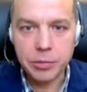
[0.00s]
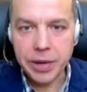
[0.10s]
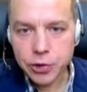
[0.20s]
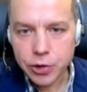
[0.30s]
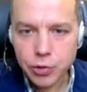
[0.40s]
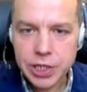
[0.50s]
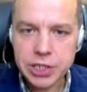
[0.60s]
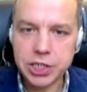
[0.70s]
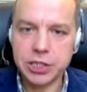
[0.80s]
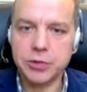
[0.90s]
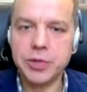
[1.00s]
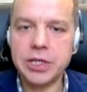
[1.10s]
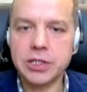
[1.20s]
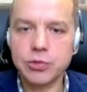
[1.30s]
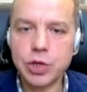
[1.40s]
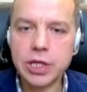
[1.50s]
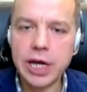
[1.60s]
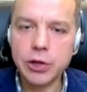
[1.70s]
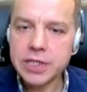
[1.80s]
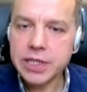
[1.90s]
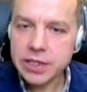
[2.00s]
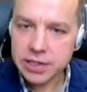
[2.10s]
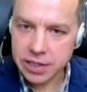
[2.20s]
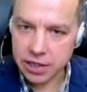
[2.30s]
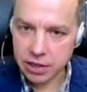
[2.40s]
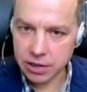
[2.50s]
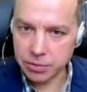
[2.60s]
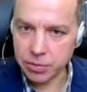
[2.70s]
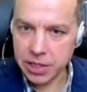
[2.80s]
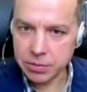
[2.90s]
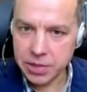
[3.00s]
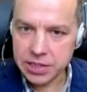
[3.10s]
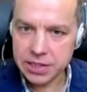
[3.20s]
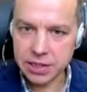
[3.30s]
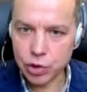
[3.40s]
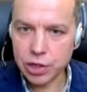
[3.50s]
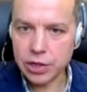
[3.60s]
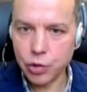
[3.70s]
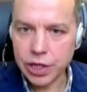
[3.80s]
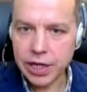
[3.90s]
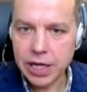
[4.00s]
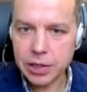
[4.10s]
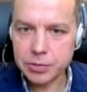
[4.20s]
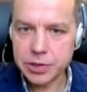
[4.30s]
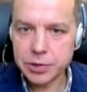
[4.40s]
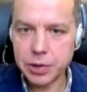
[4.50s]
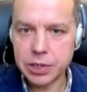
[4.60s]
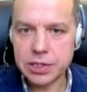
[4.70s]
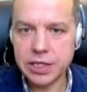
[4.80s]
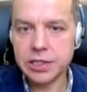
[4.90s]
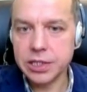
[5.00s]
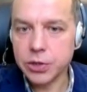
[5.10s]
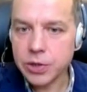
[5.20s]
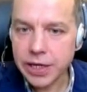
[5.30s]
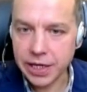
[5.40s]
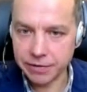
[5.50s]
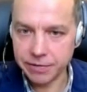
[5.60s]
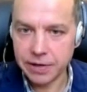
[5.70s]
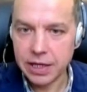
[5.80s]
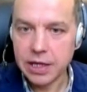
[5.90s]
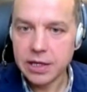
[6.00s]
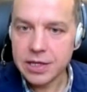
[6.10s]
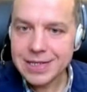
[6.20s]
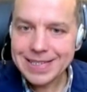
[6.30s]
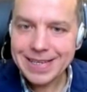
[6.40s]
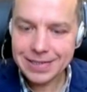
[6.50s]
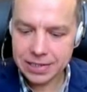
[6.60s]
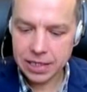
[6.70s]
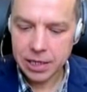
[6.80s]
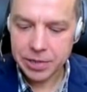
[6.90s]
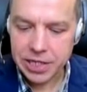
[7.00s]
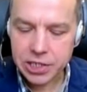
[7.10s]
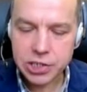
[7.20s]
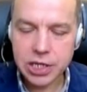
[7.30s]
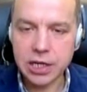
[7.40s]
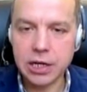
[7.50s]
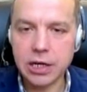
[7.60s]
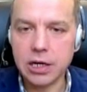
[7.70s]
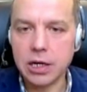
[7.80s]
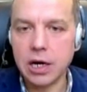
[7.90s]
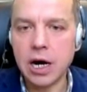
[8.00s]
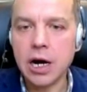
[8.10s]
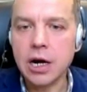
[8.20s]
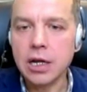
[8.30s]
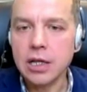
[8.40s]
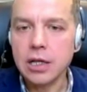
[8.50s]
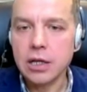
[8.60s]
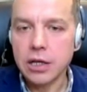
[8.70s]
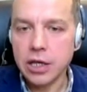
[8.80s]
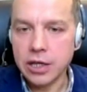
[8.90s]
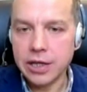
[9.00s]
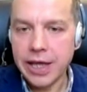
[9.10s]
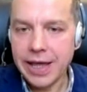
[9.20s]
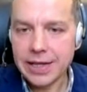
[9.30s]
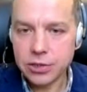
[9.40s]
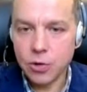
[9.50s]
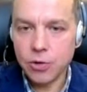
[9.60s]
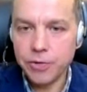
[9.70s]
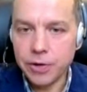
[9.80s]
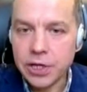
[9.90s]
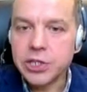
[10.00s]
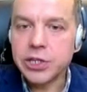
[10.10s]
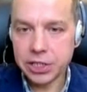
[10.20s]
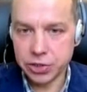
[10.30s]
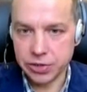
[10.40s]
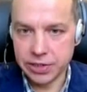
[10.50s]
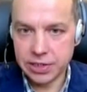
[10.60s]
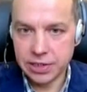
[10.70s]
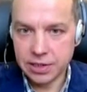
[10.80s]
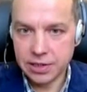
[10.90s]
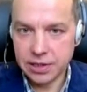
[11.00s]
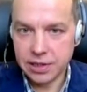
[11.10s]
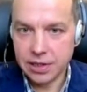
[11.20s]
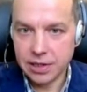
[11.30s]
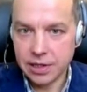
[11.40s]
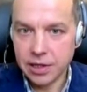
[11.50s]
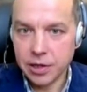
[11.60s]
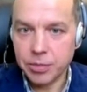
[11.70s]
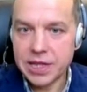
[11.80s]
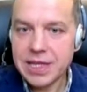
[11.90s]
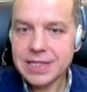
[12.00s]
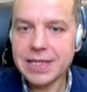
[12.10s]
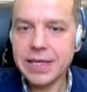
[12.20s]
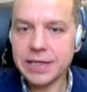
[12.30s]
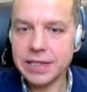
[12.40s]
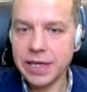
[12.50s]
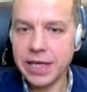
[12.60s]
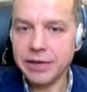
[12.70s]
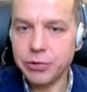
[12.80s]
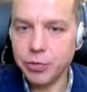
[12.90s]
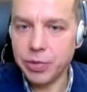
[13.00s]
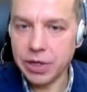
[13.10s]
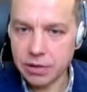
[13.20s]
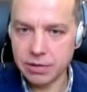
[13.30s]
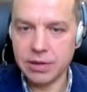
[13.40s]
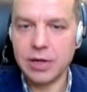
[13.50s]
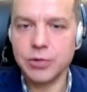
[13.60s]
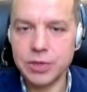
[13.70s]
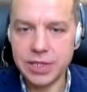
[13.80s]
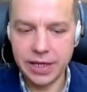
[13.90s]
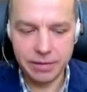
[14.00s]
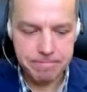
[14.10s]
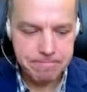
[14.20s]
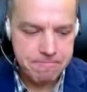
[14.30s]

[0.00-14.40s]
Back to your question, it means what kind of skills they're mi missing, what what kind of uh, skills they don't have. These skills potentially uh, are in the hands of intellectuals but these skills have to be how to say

=======

Omit the pictures. Transcribe every record exactly.

[0.00s]
[0.10s]
[0.20s]
[0.30s]
[0.40s]
[0.50s]
[0.60s]
[0.70s]
[0.80s]
[0.90s]
[1.00s]
[1.10s]
[1.20s]
[1.30s]
[1.40s]
[1.50s]
[1.60s]
[1.70s]
[1.80s]
[1.90s]
[2.00s]
[2.10s]
[2.20s]
[2.30s]
[2.40s]
[2.50s]
[2.60s]
[2.70s]
[2.80s]
[2.90s]
[3.00s]
[3.10s]
[3.20s]
[3.30s]
[3.40s]
[3.50s]
[3.60s]
[3.70s]
[3.80s]
[3.90s]
[4.00s]
[4.10s]
[4.20s]
[4.30s]
[4.40s]
[4.50s]
[4.60s]
[4.70s]
[4.80s]
[4.90s]
[5.00s]
[5.10s]
[5.20s]
[5.30s]
[5.40s]
[5.50s]
[5.60s]
[5.70s]
[5.80s]
[5.90s]
[6.00s]
[6.10s]
[6.20s]
[6.30s]
[6.40s]
[6.50s]
[6.60s]
[6.70s]
[6.80s]
[6.90s]
[7.00s]
[7.10s]
[7.20s]
[7.30s]
[7.40s]
[7.50s]
[7.60s]
[7.70s]
[7.80s]
[7.90s]
[8.00s]
[8.10s]
[8.20s]
[8.30s]
[8.40s]
[8.50s]
[8.60s]
[8.70s]
[8.80s]
[8.90s]
[9.00s]
[9.10s]
[9.20s]
[9.30s]
[9.40s]
[9.50s]
[9.60s]
[9.70s]
[9.80s]
[9.90s]
[10.00s]
[10.10s]
[10.20s]
[10.30s]
[10.40s]
[10.50s]
[10.60s]
[10.70s]
[10.80s]
[10.90s]
[11.00s]
[11.10s]
[11.20s]
[11.30s]
[11.40s]
[11.50s]
[11.60s]
[11.70s]
[11.80s]
[11.90s]
[12.00s]
[12.10s]
[12.20s]
[12.30s]
[12.40s]
[12.50s]
[12.60s]
[12.70s]
[12.80s]
[12.90s]
[13.00s]
[13.10s]
[13.20s]
[13.30s]
[13.40s]
[13.50s]
[13.60s]
[13.70s]
[13.80s]
[13.90s]
[14.00s]
[14.10s]
[14.20s]
[14.30s]

[0.00-14.40s]
Back to your question, it means what kind of skills they're mi missing, what what kind of uh, skills they don't have. These skills potentially uh, are in the hands of intellectuals but these skills have to be how to say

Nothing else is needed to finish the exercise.